Payroll software automates the calculation, tax filing, and deposit process on a schedule you set, at a predictable monthly cost. An accountant or bookkeeper handling payroll typically charges $50–$200+ per pay run depending on complexity, and may not be as responsive for off-cycle corrections or urgent questions. Most small business owners use payroll software for day-to-day processing and work with an accountant for year-end tax strategy and complex employee classification questions. The two are complementary rather than mutually exclusive.

Can payroll software handle both employees and contractors?

Most full-service payroll platforms — including Gusto, QuickBooks Payroll, OnPay, and Rippling — handle both W-2 employees and 1099 contractors in the same account.

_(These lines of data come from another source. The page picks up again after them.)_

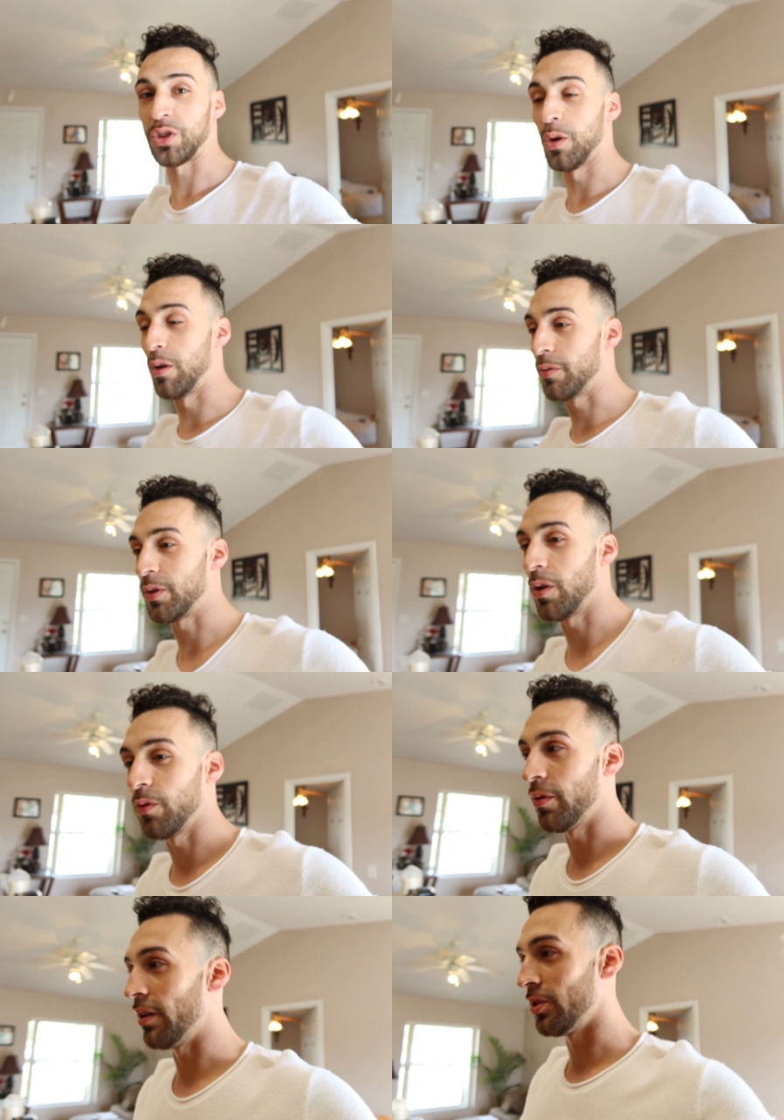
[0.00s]
soft though,
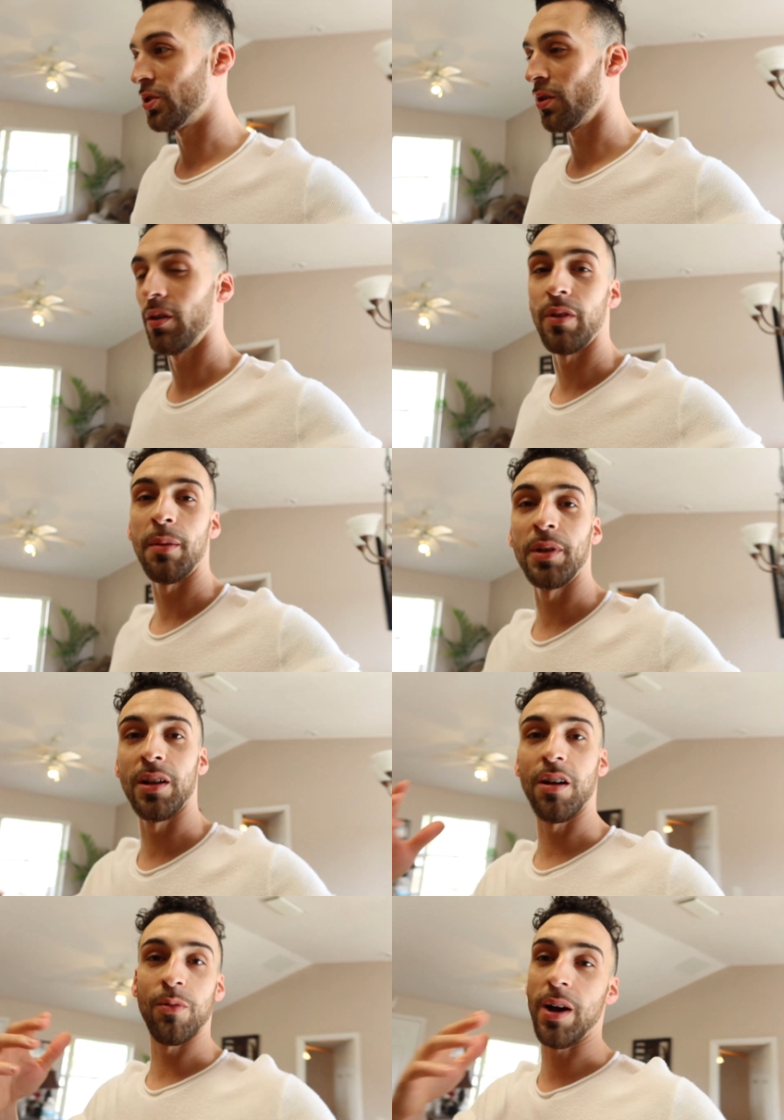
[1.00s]
very soft. I'm in
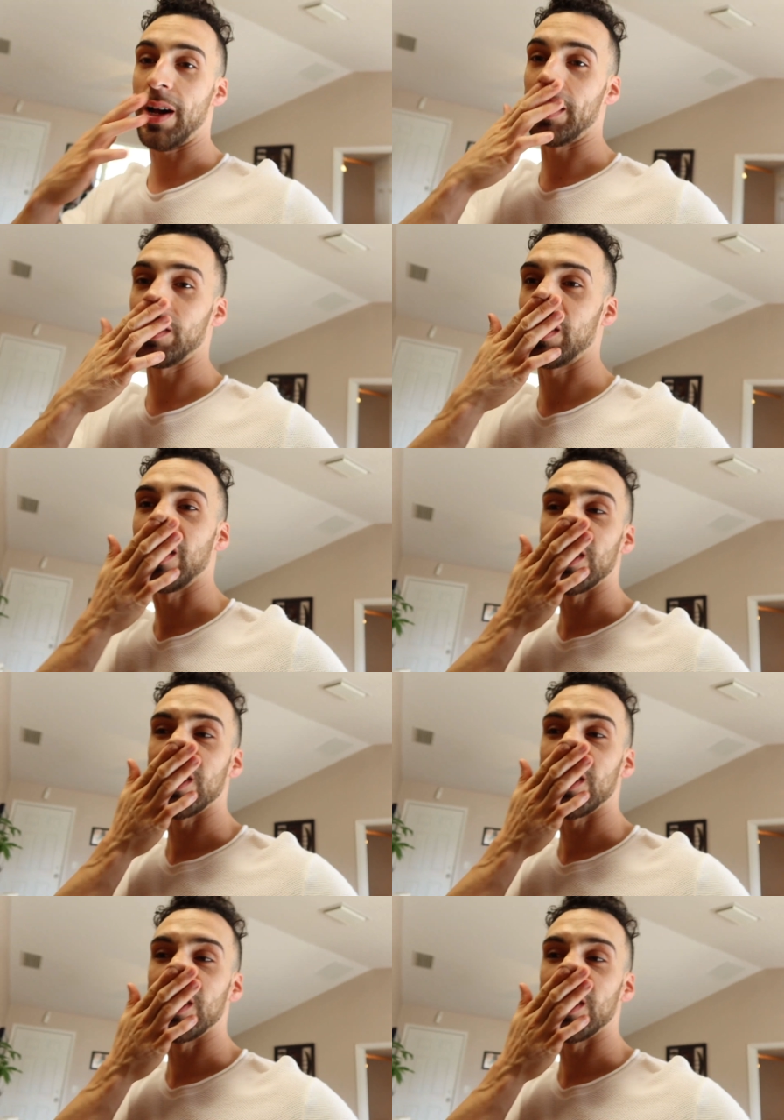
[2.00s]
love with Hollister.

Contractor payments can be processed through the same payroll run, and 1099-NEC forms are generated automatically at year-end. Patriot Payroll’s basic plan handles 1099 contractor payments, though 1099 filing may require an add-on depending on the plan tier.

How do I switch payroll providers mid-year?

Switching payroll providers mid-year is common but requires careful data transfer to ensure year-to-date payroll totals are accurate for W-2 purposes. Most platforms — including Gusto and OnPay — offer guided mid-year setup that prompts you to enter YTD wages and tax withholding for each employee from your previous provider. OnPay specifically offers free payroll data migration assistance from their onboarding team. Plan the switch for the start of a quarter when possible to simplify record-keeping, and verify that your new provider has all historical records before your first payroll run.